[Saved entries]
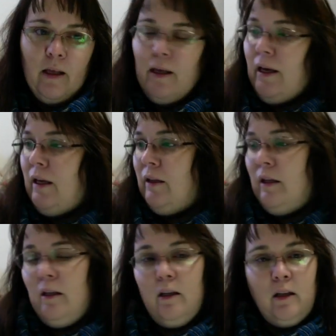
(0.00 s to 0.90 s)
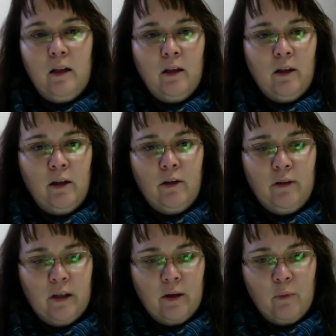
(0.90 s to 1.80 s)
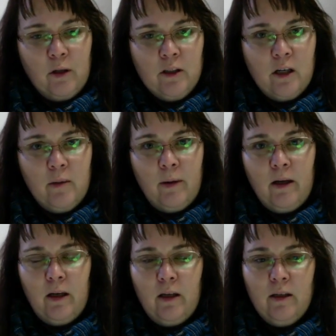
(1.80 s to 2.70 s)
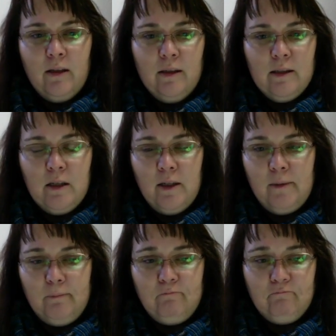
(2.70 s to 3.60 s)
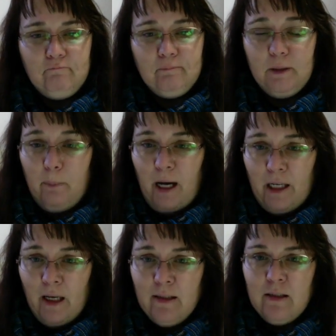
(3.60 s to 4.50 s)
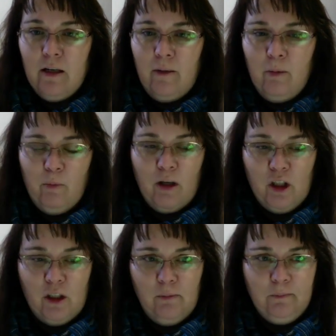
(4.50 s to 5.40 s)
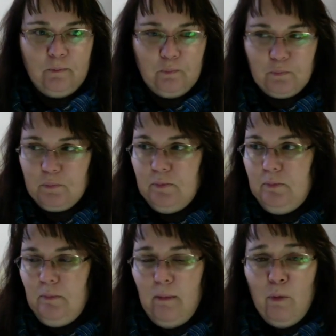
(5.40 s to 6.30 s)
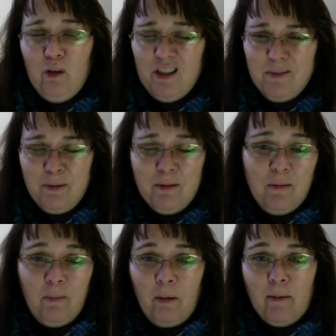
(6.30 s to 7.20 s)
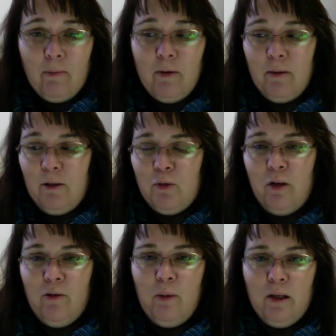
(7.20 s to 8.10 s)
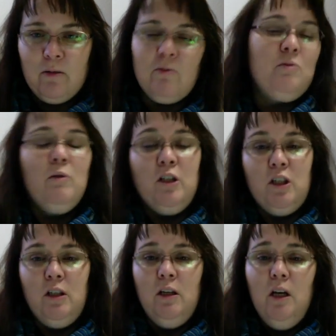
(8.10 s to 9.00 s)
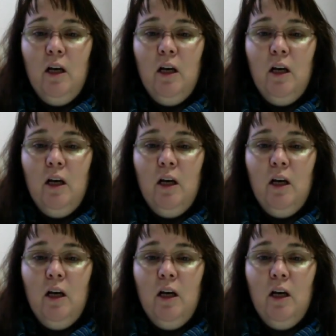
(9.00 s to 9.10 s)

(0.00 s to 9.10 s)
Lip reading: and then the only other thing I want to talk about is some podcasts that I've been watching, which is probably pretty much what everybody else was watching.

▶ [Exercise objective] Output each entry exactly. Skip the pictures.

▶ [Task result]
(0.00 s to 0.90 s)
(0.90 s to 1.80 s)
(1.80 s to 2.70 s)
(2.70 s to 3.60 s)
(3.60 s to 4.50 s)
(4.50 s to 5.40 s)
(5.40 s to 6.30 s)
(6.30 s to 7.20 s)
(7.20 s to 8.10 s)
(8.10 s to 9.00 s)
(9.00 s to 9.10 s)

(0.00 s to 9.10 s)
Lip reading: and then the only other thing I want to talk about is some podcasts that I've been watching, which is probably pretty much what everybody else was watching.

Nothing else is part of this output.